Ahhh, sports.
We watched our sons grow up heavily involved in all kinds of them over the years. Both Colin and Paddy participated in football, soccer, basketball, track and field, bowling, hockey and swimming at different times in their lives, with a highlight being when they were both members of the starting varsity football lineup during the one year they were both in high school.
And while we mostly enjoyed it, any parent can tell you it can be a little nerve racking from time to time.
For us, at least, that profound sense of sports anxiety occurred mostly in baseball. Colin, whose extreme myopia made a hard liner to his side of the infield a dangerous business, indeed, hung up his glove and cleats before high school in favor of football and track, sports where an inability to gauge--even with contact lenses-- the exact speed and trajectory of a small white sphere screaming towards one's head at a zillion miles per hour is less of a life-or-death liability.
Paddy, on the other hand, was born with a trait inherited from both his grandfathers:
He's a lefty.
That genetic predisposition has, throughout his career, meant he would be a pitcher, no matter how much he might have prefered playing shortstop, third base or behind the plate.
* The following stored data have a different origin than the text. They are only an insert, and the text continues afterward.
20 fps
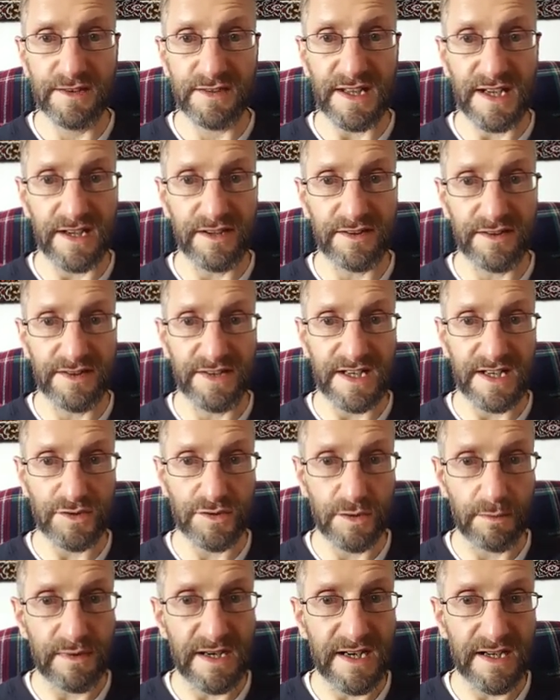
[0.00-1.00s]
the
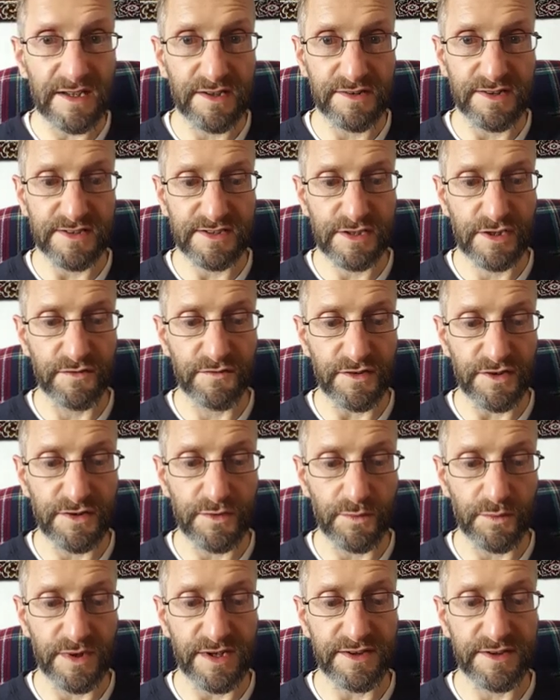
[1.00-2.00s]
actual marker that's
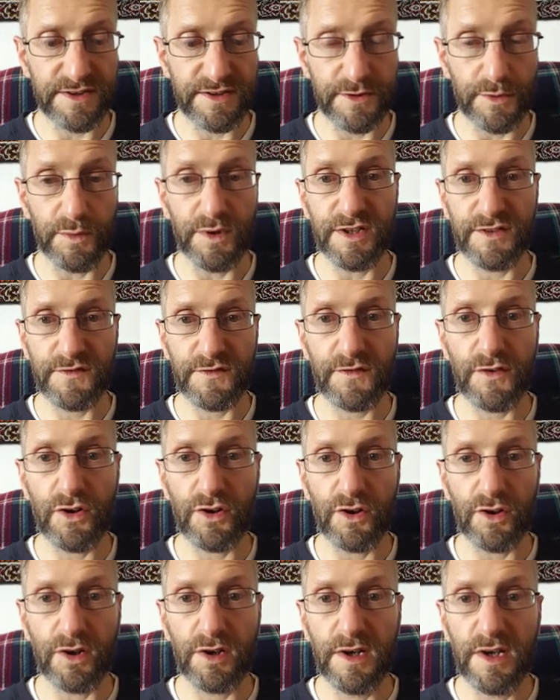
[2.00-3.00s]
covered with the word
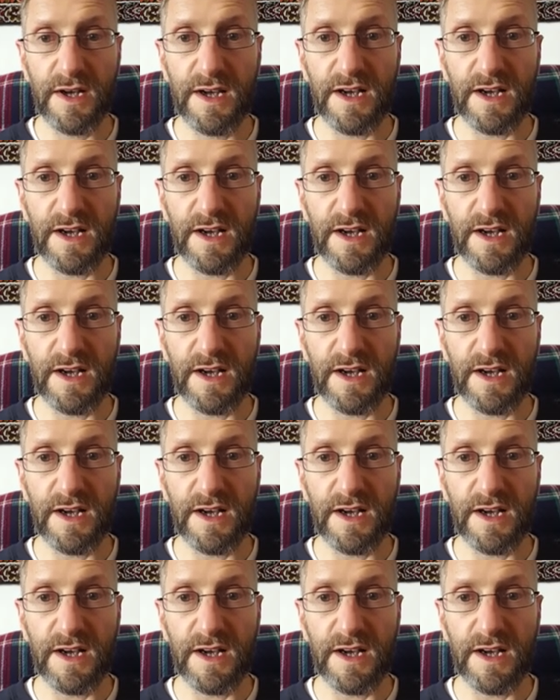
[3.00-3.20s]
for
While he was also a first baseman during little league and high school, once he hit the upper reaches of Legion ball, then onto his college team, it was the pitcher's mound, all the way.
Here's the thing about pitchers.
Even the very best ones have days when nothing goes right. Fast balls dive into the dirt, breaking pitches hang in the strike zone, "seeing-eye" grounders find their way into the outfield, and routine-seeming flies drop in for base hits.
And that doesn't even account for errors. Because even the most sure-handed shortstop boots one every once in awhile, along with dropped third strikes, misplayed popups, muffed throws and all the other miscues that can change a game in a heartbeat.
Pitchers hate those days.
So do their parents.
We called it "baseball angst," and it kept us on edge through the entire sixteen years or so that he played competitive ball.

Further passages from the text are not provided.